親族制度4(身分法・強行法規)

近代法の原則は「身分から契約へ」の標語で示されるようになったことを、12/24/03「刑罰の種類6「公事方御定書4」(身分とは?1)」以下で連載しました。
財産法の分野はまさに自由な契約の精神(前回紹介したように当事者の特約が優先)ですが、親族相続法は、私たちが司法試験を勉強していた頃には、「身分法」として括られていました。
(今では身分法と言う呼称をあまり聞かなくなったように思いますが・・・事務所に行って修習生に聞けば直ぐに分るでしょう)
身分法と言う講学上の概念が成立していたのは、個人の努力ではどうにもならない「生まれによってすべて決定されてしまう」近代法以前の身分・・親族相続法では血縁が原則です・・・としての理解だったからです。

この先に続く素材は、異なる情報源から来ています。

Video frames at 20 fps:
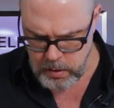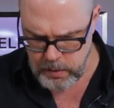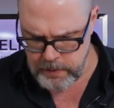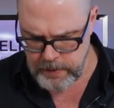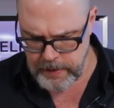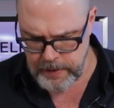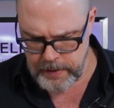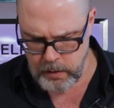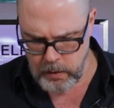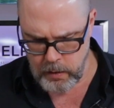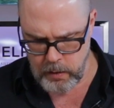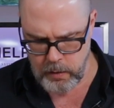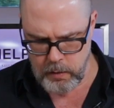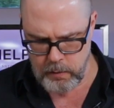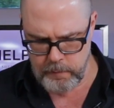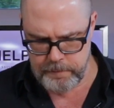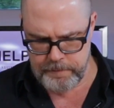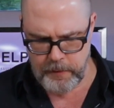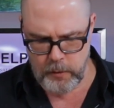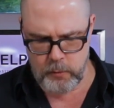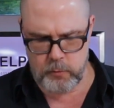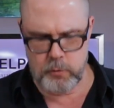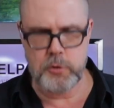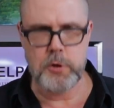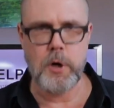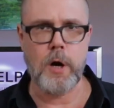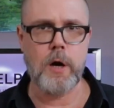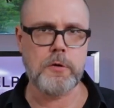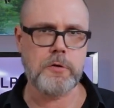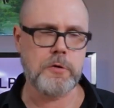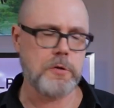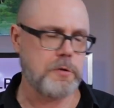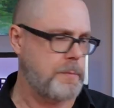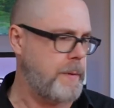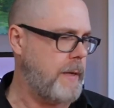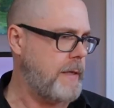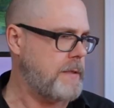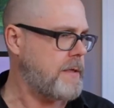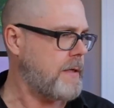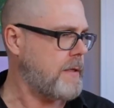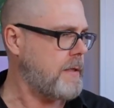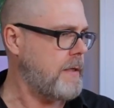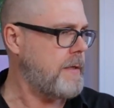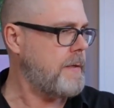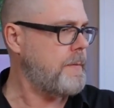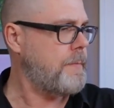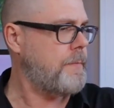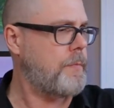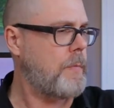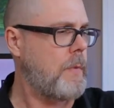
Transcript: that are phone chargers, basically,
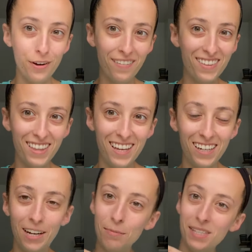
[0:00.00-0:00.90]
everything that
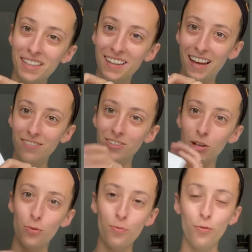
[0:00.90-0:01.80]
comes in the
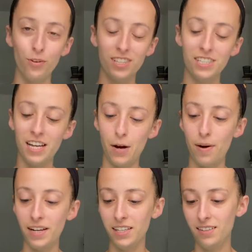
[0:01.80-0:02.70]
envelope for the
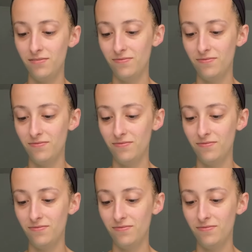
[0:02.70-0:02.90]
DIY kit.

親族か否かあるいは相続させるか否か相続人としてもどの割合で相続出来るか・相続分を決める基準は、血縁を唯一の基準(例外的に養子制度によって血縁の親子に擬制する仕組み)にしており、親族編では、まず嫡出子か非嫡出子かが大きなテーマであり、あるいは認知制度が整備されているのは、この血縁重視の結果と見ることが可能です。
近代法の血縁重視精神が浸透して来た結果、アメリカで盛んな子育てのための養子もなくなったし、(今ではせいぜい相続税対策や先妻・後妻の子間の対立や、相続分の比率変更のための養子が中心です)兄弟の契りを交わして、これを終生守るような話は三国志や任侠伝の世界でしか存在しなくなりました。
ちなみにアメリカでは、親族制度の強化(限られた範囲ではあるけれども身分制の復活)に向かわず血縁に関係なく孤児を引き取って育てたり,寄付をする慣習が広がった(・・すべて主体的個人の判断によることになります・・・)のは、元々新開地であって近隣相互扶助の長い歴史がなかっただけではなく,上記のように自立心の旺盛な人たちが多かったからではないでしょうか?
アメリカ移民の開拓をつぶさには知りませんが,我が国の北海道への開拓の歴史では,内地並みの集団移住方式でした。
(映画北の零年が正しいとは限りませんが・・・)
これに対して映画などで見るアメリカ移民は一人一人自分の力で自然を開拓して行く方式であまり集団を頼っていない感じです。
アメリカ移民は伊達藩家老一族,あるいは蜂須賀家家老一族が北海道に追いやられたような集団疎開ではなく、個人の意志で「こんな国はオレの方から見捨ててやらあ・・」と言う意志の強い人が祖国を捨てて主体的に移民して行った人が多かったことによるのでしょうか?
元々我が国で子育てを主目的(跡継ぎ目的で養子をとれば結果として養育もしたでしょうが・・・)にする孤児を引き取る養子制度が存在していなかったように思いますが,正確には知りません。
どの水準で子供を扶養するかの程度問題も関係者だけで決めても、その妥当性に不満があれば、別途裁判所に訴え出れば妥当な金額に変更してしまえるようになっています。
すべて国家が決める仕組みです。
すべて、生まれによって大枠が決まっている(例外的に遺言や養子などで修正出来るだけの)制度とすれば、これを学者が「身分法」としてまとめていたのは,(江戸時代だって身分を超えるのに養子制度が多用されていました)至極当然の結果と言えます。